Please return every record exactly as written, leaving out the pictures.

Records provided START

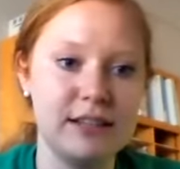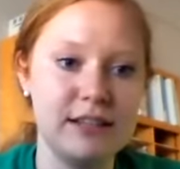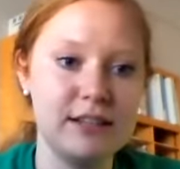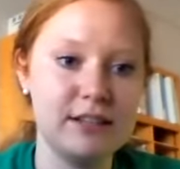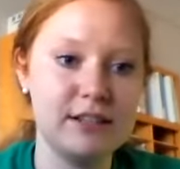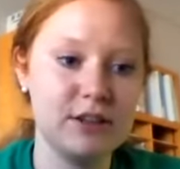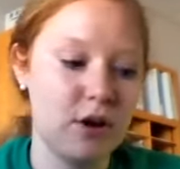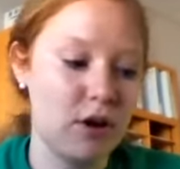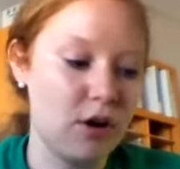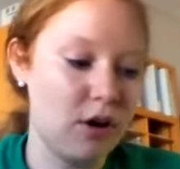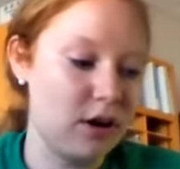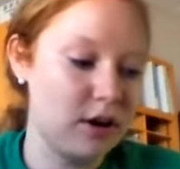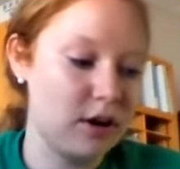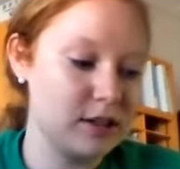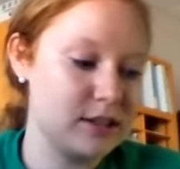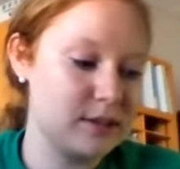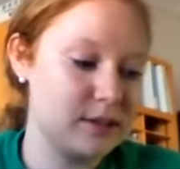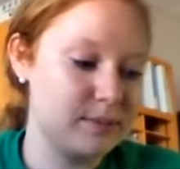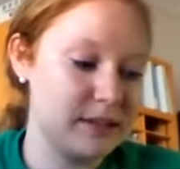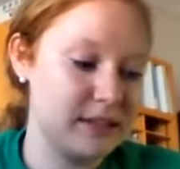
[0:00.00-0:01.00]
these
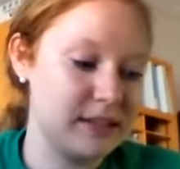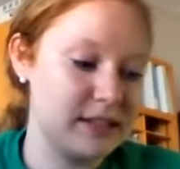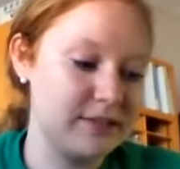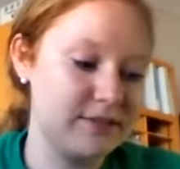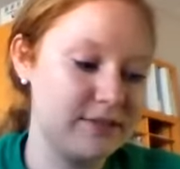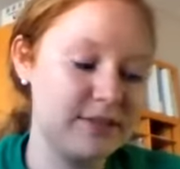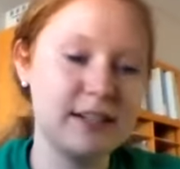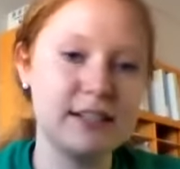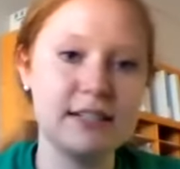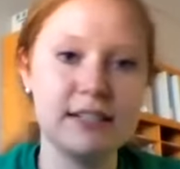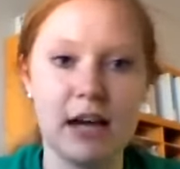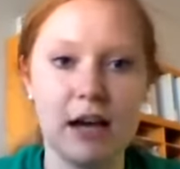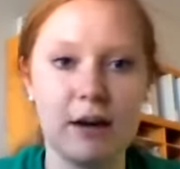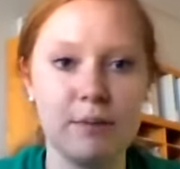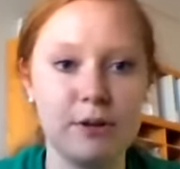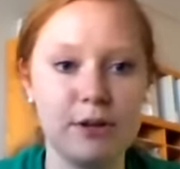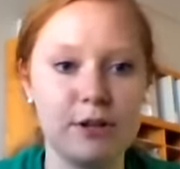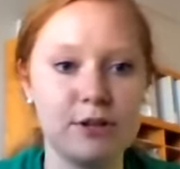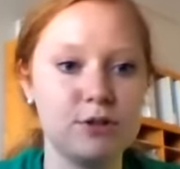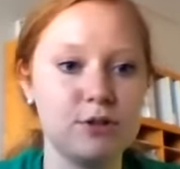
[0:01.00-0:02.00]
are specific
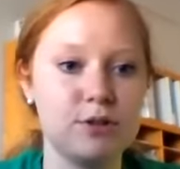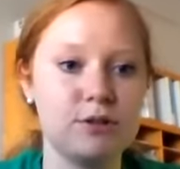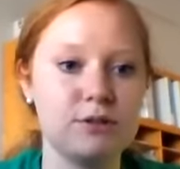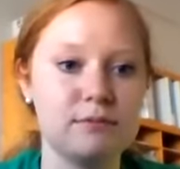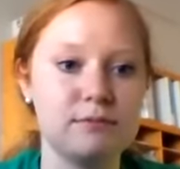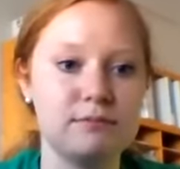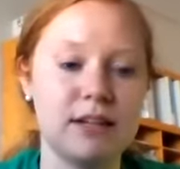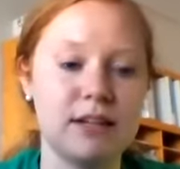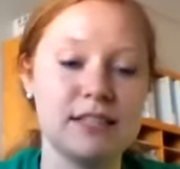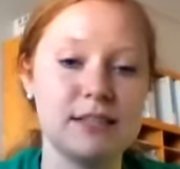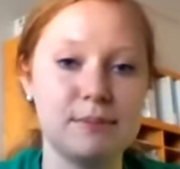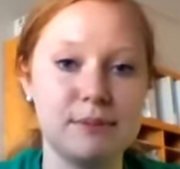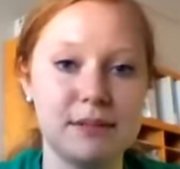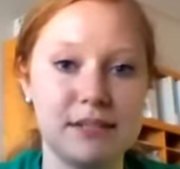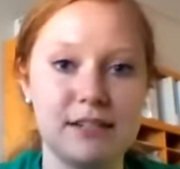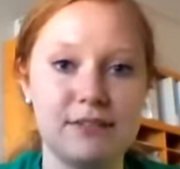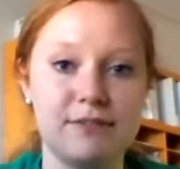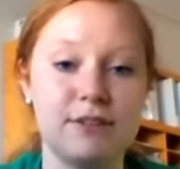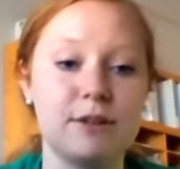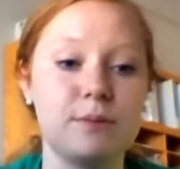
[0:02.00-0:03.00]
topics, or not
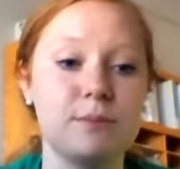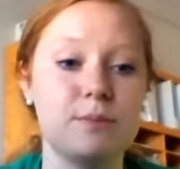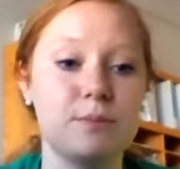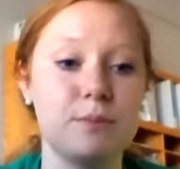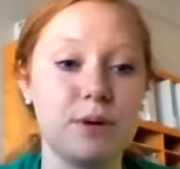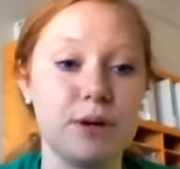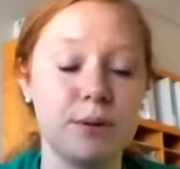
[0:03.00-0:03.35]
specific,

Records provided END

Response to the exercise:
[0:00.00-0:01.00]
these
[0:01.00-0:02.00]
are specific
[0:02.00-0:03.00]
topics, or not
[0:03.00-0:03.35]
specific,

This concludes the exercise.